Когда Вика ушла, Надя решила посмотреть книгу. Книга была старинная, с ятями, таких Надя никогда не видела. Постепенно она стала понимать текст, и он настолько захватил ее, что девушка не заметила, как минуло время идти к профессору. В книге были написаны такие вещи, от которых мурашки забегали у Нади по телу. Вроде бы это была русская история, но совершенно не такая, какой ее преподавали в школе и в университете, тут все было словно наоборот. Автор называл декабристов бунтовщиками и преступниками, первыми посягнувшими на Великое Самодержавие – так и было написано в книге.

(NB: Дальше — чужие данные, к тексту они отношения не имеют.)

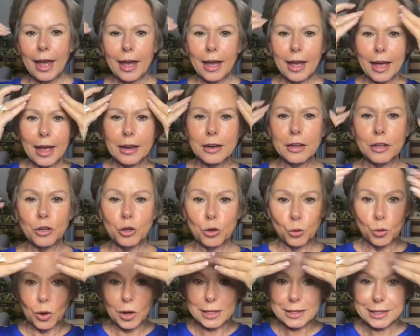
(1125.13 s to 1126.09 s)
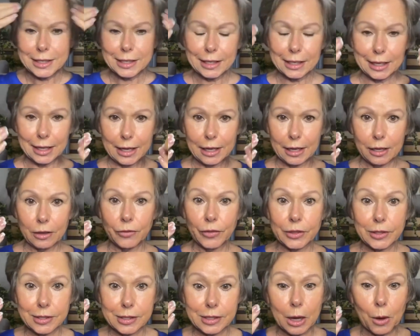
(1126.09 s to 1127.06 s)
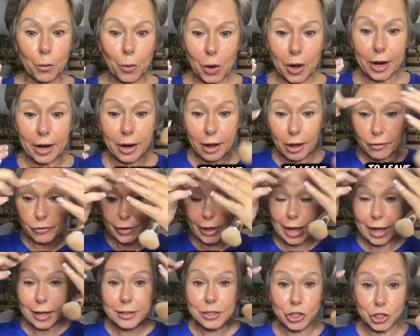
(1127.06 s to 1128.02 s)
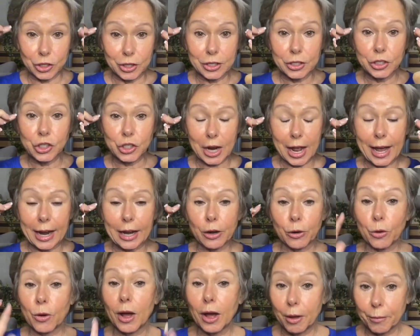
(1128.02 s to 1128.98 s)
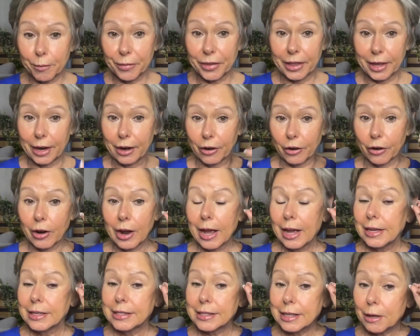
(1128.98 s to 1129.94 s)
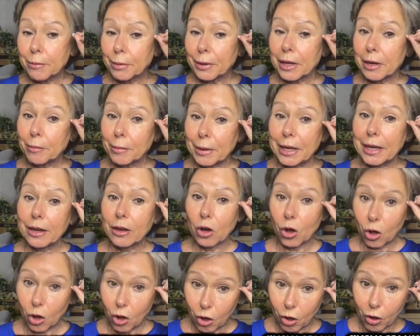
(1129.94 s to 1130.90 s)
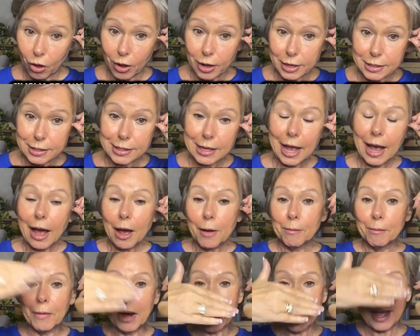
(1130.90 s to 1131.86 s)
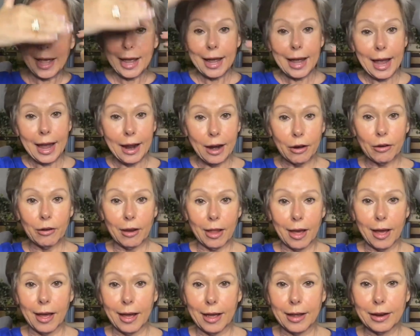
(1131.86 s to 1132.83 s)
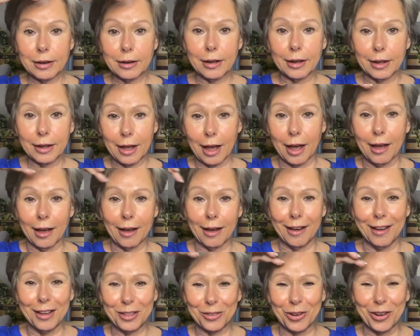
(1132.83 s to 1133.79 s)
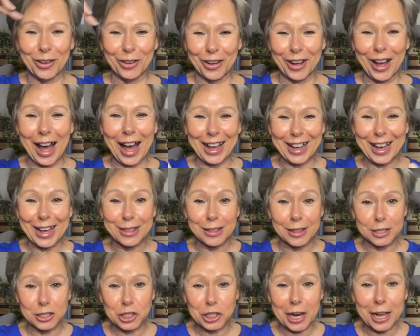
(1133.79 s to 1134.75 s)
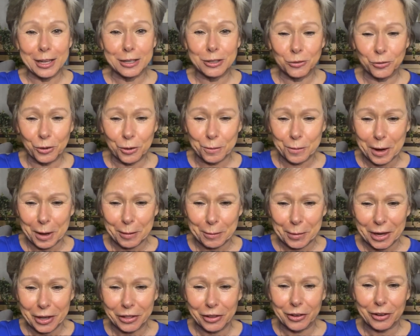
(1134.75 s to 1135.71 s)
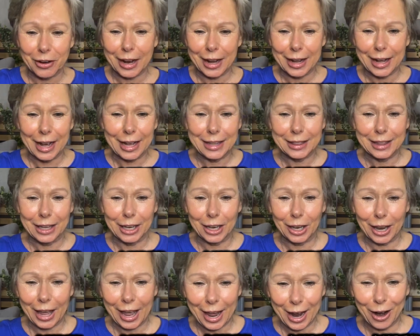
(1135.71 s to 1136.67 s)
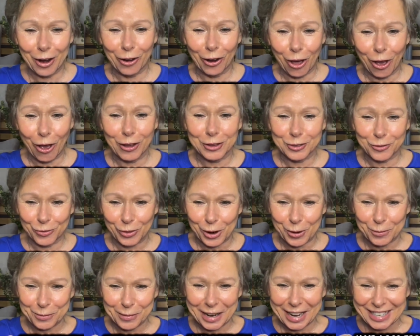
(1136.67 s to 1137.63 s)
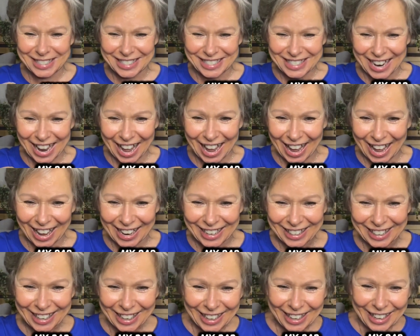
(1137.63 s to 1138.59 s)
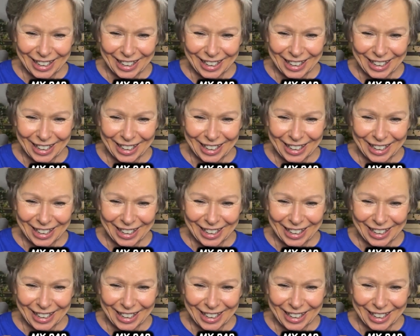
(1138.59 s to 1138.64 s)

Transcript: And you want to leave somewhat of the shadow up there, simply because my hairline, I got the shakes from my mother, I got the hair loss from my dad.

Надя поняла, что читает запрещенную книгу, но не испугалась, а обрадовалась. Наконец-то нашлось подтверждение всем ее тайным мыслям! Не может кровь литься там, где дело правое, ничто не оправдает убийства невинных. Надя и на исторический потому не пошла, что ее все время смущали эти противоречия. Школьная история оправдывала убийц, делала их героями, выходило, что убивать можно. Когда читать стало совсем темно, Надя оторвалась от книги и поняла, что опоздала.

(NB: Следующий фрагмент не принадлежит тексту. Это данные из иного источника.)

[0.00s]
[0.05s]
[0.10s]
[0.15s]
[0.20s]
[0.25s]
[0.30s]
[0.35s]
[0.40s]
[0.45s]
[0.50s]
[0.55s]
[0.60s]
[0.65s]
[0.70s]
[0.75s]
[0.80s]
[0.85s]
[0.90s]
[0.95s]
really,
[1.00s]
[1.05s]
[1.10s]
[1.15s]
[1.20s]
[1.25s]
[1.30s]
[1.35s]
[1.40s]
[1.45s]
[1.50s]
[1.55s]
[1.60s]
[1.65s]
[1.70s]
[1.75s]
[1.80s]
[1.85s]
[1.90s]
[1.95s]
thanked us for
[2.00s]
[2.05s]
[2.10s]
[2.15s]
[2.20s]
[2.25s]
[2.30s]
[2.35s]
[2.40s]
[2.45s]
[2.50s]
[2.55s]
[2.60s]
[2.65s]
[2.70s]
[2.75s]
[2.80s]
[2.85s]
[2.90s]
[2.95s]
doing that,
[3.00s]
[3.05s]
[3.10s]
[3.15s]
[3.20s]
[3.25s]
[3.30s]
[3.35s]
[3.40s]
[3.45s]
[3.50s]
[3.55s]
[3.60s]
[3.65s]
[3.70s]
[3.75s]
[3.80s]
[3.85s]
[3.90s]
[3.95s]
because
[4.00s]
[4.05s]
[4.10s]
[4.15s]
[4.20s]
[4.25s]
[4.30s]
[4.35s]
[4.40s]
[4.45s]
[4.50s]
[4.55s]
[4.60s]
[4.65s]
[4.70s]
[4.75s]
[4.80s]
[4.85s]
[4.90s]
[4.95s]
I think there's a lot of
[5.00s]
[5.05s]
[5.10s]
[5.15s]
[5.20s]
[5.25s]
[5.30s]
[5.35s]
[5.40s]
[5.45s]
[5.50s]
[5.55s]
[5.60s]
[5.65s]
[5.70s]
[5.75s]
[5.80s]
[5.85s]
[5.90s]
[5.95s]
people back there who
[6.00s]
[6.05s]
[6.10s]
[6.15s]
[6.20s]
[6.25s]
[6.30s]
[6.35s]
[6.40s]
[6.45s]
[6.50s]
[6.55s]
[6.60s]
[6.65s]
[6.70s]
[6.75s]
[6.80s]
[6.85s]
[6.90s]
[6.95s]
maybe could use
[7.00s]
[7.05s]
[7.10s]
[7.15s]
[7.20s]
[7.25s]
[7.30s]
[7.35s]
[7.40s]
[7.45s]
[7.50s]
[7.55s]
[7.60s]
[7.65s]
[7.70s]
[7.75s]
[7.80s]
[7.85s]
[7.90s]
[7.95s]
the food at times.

На звонок открыл сам Игорь Сергеевич и очень удивился, увидев заплаканную Надю. Он смутно помнил эту девушку, она всегда сидела на его лекциях в первом ряду, но разглядел ее впервые, и до боли родной и близкой показалась она ему. А Надя уже протягивала профессору книгу, лепетала что-то невнятное, а он все смотрел на нее и не мог наглядеться.

Осенью Игорю Сергеевичу минуло сорок пять, а за год до этого он овдовел. Единственный близкий на этой земле человек – горячо любимая жена Шурочка – погибла в автомобильной катастрофе, и он остался один. Иногда Игорь Сергеевич заходил в церковь на Крюковом канале и подолгу простаивал там перед Распятьем. На душе становилось теплее, можно было жить дальше. Постепенно его затянули церковные службы, восхищала их величественность и напевность. Он робел перед священниками, но однажды, пересилив себя, подошел под благословение. Батюшка понравился Игорю Сергеевичу, и они разговорились.

Этот батюшка и познакомил профессора с отцом Николаем.

Через неделю после первой встречи Игорь Сергеевич сделал Наде предложение.

Аглая смешно вздыхала во сне, а Надя глядела вперед, в спину бодро шагающему мужу и думала, что вот ведь и представить она себе не могла, как повернется ее жизнь. Воистину пути Господни неисповедимы! Еще думала Надя о том, что этот остров только с виду такой холодный, что вместе они все выдержат и что Господь не оставит их.

– Господи, помоги дойти хоть куда-нибудь, сил больше нет никаких, в голове звон стоит, – прошептала Алина, и тут же сама постыдилась своей слабости.

«В шторм вот ничего не боялась, и когда уезжали, и в кабинетах этих негодяев не трусила, а тут увидела пустынный остров, просторы бескрайние, скалы – вроде радоваться надо, а такая оторопь взяла! – пронеслось у нее в голове. – Слабая я, не выдержу, а назад пути нет, все дороги отрезаны!.. А Сашенька как здесь, в глуши? Она кино любит… и театры разные… Господи, помоги!»